■ **TASK GOAL**: Which lines come from the start of the records through the line that holds "[2:44:38.27-2:44:39.27]"? Write them out word for word.

■ **RECORDED INFORMATION**:
________________________________________

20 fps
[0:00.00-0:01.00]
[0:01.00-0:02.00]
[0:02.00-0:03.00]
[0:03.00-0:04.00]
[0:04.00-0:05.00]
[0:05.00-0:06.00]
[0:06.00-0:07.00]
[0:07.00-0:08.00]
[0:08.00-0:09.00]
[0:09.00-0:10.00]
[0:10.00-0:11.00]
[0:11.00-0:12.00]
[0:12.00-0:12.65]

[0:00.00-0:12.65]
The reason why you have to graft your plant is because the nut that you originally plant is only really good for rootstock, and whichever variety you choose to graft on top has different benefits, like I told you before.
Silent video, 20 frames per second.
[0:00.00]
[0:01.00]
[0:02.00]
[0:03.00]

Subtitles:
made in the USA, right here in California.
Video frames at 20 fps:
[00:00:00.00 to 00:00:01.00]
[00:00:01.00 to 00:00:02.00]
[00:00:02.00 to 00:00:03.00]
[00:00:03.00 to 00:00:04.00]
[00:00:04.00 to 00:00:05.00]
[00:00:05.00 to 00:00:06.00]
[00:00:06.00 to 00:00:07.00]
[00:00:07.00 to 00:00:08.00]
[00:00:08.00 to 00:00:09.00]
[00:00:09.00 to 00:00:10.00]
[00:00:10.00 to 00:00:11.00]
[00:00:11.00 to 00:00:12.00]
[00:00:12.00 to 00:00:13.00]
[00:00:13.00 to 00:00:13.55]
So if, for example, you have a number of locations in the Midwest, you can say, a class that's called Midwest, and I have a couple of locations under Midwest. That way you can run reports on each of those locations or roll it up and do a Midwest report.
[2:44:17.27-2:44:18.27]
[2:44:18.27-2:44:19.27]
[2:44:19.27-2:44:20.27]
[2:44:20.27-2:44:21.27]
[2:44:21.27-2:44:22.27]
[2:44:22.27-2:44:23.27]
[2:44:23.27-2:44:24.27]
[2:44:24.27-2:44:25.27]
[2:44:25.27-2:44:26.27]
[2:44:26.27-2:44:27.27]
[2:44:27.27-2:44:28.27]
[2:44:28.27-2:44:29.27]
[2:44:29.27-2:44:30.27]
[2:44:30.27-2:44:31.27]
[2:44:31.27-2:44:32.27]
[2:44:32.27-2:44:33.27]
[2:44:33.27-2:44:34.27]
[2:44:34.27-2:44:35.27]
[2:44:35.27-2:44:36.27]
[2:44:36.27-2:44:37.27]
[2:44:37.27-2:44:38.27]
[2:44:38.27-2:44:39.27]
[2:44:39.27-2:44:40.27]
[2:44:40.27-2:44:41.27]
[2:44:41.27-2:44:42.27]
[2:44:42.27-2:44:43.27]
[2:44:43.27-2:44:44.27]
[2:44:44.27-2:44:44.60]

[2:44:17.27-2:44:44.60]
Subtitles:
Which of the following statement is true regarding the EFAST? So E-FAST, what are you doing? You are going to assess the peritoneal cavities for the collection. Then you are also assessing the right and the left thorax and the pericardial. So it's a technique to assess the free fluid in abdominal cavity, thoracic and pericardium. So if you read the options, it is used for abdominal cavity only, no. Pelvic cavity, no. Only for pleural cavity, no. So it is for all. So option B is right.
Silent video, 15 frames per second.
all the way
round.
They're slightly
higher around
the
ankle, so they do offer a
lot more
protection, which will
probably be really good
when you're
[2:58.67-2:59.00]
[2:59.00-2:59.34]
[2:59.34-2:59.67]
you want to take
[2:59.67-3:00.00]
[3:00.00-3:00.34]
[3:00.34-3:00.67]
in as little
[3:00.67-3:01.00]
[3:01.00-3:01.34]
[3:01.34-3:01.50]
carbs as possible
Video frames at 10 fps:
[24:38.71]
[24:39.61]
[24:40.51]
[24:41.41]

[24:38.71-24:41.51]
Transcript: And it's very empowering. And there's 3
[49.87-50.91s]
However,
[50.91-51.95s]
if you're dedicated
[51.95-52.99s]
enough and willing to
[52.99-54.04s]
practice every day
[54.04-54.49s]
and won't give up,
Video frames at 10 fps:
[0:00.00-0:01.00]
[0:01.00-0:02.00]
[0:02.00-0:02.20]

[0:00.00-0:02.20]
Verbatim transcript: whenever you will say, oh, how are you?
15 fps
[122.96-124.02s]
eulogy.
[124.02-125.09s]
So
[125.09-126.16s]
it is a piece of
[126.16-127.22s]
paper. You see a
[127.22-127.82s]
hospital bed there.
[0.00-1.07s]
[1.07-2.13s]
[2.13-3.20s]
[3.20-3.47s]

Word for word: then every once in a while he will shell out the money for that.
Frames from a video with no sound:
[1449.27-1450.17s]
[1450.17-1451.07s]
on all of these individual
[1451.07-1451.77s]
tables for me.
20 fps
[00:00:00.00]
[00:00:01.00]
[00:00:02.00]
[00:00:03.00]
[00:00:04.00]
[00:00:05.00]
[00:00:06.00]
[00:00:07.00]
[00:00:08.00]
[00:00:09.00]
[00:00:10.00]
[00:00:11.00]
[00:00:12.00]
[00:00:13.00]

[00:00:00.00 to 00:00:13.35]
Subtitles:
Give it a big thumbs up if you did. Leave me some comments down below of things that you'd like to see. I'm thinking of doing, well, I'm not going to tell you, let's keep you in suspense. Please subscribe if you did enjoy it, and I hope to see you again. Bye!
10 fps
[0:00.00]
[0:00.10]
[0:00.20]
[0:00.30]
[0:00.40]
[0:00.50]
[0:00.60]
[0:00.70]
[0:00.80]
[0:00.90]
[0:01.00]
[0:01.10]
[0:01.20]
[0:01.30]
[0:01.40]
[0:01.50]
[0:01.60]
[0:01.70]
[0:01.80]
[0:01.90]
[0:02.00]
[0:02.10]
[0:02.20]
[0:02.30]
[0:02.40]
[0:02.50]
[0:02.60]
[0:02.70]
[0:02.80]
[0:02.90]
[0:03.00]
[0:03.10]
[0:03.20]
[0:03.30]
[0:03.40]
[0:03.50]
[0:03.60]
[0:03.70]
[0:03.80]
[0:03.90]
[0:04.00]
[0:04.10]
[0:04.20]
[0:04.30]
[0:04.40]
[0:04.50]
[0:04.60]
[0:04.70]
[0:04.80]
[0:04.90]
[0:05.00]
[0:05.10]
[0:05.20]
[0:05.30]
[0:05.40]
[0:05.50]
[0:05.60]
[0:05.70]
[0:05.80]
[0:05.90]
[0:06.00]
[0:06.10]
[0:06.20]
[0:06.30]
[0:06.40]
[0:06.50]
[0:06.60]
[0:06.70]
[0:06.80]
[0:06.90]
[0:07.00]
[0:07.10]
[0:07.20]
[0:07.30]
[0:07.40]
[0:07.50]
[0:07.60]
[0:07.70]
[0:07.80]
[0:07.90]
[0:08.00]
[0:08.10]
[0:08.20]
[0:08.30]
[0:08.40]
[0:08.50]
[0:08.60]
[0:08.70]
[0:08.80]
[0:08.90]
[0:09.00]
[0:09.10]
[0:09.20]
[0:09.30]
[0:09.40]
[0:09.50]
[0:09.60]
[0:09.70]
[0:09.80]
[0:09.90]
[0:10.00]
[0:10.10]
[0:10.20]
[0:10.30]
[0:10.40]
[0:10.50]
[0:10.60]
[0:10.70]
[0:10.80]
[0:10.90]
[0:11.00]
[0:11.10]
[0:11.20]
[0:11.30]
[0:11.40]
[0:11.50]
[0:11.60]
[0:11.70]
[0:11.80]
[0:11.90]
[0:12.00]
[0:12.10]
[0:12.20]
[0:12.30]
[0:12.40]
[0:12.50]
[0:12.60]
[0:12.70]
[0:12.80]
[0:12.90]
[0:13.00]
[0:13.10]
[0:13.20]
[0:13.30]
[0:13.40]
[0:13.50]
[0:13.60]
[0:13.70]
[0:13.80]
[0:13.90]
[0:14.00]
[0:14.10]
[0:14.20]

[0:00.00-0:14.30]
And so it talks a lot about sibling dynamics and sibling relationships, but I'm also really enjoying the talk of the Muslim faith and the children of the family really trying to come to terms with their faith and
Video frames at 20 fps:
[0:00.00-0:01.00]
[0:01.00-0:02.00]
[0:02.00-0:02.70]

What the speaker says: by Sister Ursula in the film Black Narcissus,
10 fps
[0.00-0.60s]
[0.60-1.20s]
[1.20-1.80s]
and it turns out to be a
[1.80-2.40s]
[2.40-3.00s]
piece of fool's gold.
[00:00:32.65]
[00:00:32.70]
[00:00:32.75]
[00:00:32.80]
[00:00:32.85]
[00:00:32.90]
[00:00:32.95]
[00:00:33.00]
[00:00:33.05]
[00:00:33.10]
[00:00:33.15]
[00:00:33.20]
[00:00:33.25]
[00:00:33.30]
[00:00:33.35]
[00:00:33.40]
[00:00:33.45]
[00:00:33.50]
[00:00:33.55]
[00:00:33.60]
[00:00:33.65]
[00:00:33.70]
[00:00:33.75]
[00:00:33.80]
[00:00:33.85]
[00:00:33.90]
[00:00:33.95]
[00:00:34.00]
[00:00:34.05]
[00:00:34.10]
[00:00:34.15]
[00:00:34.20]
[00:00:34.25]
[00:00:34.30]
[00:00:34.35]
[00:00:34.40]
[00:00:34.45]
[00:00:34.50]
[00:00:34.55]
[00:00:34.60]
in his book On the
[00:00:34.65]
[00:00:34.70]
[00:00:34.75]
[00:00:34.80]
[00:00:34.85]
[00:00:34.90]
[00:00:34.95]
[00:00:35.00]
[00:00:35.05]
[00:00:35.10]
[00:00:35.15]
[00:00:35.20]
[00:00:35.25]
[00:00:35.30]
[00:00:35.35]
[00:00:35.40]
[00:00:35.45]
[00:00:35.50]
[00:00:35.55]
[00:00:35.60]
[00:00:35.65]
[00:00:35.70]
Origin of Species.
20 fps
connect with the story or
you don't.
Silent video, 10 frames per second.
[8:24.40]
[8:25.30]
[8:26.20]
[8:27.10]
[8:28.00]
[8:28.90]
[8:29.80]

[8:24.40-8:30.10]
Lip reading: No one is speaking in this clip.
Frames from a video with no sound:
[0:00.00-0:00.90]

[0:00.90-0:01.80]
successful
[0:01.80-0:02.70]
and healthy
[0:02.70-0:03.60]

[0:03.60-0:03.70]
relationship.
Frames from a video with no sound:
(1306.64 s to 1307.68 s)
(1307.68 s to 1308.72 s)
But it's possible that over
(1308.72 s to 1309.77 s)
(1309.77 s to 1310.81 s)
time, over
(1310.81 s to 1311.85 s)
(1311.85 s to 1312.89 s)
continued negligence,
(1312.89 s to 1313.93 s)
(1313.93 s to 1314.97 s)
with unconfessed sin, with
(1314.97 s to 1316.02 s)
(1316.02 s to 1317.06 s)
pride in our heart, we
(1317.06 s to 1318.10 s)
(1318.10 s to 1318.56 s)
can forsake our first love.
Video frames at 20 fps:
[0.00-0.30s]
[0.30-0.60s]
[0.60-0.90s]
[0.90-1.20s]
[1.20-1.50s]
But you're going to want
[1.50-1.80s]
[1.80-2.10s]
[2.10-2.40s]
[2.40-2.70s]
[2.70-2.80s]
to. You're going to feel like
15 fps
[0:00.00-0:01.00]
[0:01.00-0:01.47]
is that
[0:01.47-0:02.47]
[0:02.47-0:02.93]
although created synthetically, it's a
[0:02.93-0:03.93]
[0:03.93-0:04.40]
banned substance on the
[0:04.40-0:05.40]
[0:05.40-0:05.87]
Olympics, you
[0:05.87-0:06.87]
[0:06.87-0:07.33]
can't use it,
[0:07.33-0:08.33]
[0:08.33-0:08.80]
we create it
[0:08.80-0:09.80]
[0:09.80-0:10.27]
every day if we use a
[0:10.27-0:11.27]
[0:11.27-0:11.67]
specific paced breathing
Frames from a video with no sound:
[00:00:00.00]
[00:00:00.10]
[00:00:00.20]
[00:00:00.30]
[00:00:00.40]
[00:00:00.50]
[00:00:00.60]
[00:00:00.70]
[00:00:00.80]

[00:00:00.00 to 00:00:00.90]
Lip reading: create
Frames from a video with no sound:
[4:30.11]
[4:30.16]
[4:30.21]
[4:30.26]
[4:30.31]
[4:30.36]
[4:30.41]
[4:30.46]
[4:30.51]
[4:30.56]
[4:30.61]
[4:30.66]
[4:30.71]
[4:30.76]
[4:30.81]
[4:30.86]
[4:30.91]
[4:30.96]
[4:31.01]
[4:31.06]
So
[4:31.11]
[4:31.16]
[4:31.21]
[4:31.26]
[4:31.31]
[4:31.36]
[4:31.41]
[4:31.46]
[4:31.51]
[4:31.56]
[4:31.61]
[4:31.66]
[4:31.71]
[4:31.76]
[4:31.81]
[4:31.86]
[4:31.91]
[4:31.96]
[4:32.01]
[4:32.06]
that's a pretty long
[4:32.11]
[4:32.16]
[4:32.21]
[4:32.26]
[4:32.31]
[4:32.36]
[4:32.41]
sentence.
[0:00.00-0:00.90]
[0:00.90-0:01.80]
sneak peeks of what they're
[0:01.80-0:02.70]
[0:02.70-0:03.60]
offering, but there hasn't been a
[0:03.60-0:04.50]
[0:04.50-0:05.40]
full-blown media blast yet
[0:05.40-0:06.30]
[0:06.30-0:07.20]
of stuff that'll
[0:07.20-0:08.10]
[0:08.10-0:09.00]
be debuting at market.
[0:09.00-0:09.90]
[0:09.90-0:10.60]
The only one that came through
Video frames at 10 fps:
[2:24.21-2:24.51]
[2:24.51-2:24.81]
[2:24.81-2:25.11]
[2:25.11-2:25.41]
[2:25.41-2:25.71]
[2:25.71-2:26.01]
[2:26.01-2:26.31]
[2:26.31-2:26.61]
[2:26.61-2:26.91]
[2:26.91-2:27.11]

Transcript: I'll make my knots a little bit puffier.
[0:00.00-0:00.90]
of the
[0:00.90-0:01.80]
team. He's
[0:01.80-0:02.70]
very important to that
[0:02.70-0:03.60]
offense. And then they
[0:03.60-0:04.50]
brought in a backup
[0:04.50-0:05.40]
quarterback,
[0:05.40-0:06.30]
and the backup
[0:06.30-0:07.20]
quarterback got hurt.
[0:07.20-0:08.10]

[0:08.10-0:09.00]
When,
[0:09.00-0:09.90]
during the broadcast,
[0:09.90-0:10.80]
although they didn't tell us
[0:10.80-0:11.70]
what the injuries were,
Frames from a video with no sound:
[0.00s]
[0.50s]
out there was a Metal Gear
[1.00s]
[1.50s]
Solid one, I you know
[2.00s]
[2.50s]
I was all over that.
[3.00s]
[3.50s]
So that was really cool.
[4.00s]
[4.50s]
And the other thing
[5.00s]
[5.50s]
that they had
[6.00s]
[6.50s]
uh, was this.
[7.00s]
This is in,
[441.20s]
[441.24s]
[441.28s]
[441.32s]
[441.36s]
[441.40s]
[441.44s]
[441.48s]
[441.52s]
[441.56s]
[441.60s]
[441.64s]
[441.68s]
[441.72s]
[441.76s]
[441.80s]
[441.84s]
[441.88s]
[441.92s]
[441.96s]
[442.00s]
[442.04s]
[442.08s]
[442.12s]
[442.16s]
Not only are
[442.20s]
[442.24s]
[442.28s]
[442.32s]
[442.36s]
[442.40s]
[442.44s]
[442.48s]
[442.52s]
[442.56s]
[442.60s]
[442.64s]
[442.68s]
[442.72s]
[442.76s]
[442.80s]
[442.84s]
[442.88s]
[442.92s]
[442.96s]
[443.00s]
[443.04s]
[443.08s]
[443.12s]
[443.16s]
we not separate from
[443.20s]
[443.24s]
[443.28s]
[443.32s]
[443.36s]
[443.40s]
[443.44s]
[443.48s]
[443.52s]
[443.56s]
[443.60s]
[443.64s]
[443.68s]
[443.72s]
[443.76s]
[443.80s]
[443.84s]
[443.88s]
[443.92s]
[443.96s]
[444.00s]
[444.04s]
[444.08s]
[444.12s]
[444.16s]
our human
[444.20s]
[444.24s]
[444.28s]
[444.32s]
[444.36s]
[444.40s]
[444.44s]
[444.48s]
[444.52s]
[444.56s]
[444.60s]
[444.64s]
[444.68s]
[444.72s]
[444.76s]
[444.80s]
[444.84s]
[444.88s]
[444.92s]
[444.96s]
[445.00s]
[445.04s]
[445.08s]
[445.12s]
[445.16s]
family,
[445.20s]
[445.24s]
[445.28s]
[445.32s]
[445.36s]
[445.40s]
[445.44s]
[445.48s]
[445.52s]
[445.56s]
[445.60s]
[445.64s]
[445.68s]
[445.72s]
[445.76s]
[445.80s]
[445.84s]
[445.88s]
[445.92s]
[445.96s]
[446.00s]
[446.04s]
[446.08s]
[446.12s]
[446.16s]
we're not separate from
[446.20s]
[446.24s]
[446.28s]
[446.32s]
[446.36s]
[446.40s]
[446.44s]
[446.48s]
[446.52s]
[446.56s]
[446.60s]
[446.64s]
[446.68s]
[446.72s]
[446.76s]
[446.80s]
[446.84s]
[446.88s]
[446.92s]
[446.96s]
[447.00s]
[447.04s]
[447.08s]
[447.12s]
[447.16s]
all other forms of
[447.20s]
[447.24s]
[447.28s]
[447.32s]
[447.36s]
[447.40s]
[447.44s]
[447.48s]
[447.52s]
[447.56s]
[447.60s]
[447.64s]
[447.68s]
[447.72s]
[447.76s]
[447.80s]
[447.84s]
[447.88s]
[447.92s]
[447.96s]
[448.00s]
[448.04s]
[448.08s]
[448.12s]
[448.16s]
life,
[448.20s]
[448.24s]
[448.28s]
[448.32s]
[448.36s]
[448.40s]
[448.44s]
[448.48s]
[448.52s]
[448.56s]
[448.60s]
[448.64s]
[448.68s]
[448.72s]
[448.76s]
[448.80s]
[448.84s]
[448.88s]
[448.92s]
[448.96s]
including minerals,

________________________________________

■ **EXERCISE RESPONSE**:
20 fps
[0:00.00-0:01.00]
[0:01.00-0:02.00]
[0:02.00-0:03.00]
[0:03.00-0:04.00]
[0:04.00-0:05.00]
[0:05.00-0:06.00]
[0:06.00-0:07.00]
[0:07.00-0:08.00]
[0:08.00-0:09.00]
[0:09.00-0:10.00]
[0:10.00-0:11.00]
[0:11.00-0:12.00]
[0:12.00-0:12.65]

[0:00.00-0:12.65]
The reason why you have to graft your plant is because the nut that you originally plant is only really good for rootstock, and whichever variety you choose to graft on top has different benefits, like I told you before.
Silent video, 20 frames per second.
[0:00.00]
[0:01.00]
[0:02.00]
[0:03.00]

Subtitles:
made in the USA, right here in California.
Video frames at 20 fps:
[00:00:00.00 to 00:00:01.00]
[00:00:01.00 to 00:00:02.00]
[00:00:02.00 to 00:00:03.00]
[00:00:03.00 to 00:00:04.00]
[00:00:04.00 to 00:00:05.00]
[00:00:05.00 to 00:00:06.00]
[00:00:06.00 to 00:00:07.00]
[00:00:07.00 to 00:00:08.00]
[00:00:08.00 to 00:00:09.00]
[00:00:09.00 to 00:00:10.00]
[00:00:10.00 to 00:00:11.00]
[00:00:11.00 to 00:00:12.00]
[00:00:12.00 to 00:00:13.00]
[00:00:13.00 to 00:00:13.55]
So if, for example, you have a number of locations in the Midwest, you can say, a class that's called Midwest, and I have a couple of locations under Midwest. That way you can run reports on each of those locations or roll it up and do a Midwest report.
[2:44:17.27-2:44:18.27]
[2:44:18.27-2:44:19.27]
[2:44:19.27-2:44:20.27]
[2:44:20.27-2:44:21.27]
[2:44:21.27-2:44:22.27]
[2:44:22.27-2:44:23.27]
[2:44:23.27-2:44:24.27]
[2:44:24.27-2:44:25.27]
[2:44:25.27-2:44:26.27]
[2:44:26.27-2:44:27.27]
[2:44:27.27-2:44:28.27]
[2:44:28.27-2:44:29.27]
[2:44:29.27-2:44:30.27]
[2:44:30.27-2:44:31.27]
[2:44:31.27-2:44:32.27]
[2:44:32.27-2:44:33.27]
[2:44:33.27-2:44:34.27]
[2:44:34.27-2:44:35.27]
[2:44:35.27-2:44:36.27]
[2:44:36.27-2:44:37.27]
[2:44:37.27-2:44:38.27]
[2:44:38.27-2:44:39.27]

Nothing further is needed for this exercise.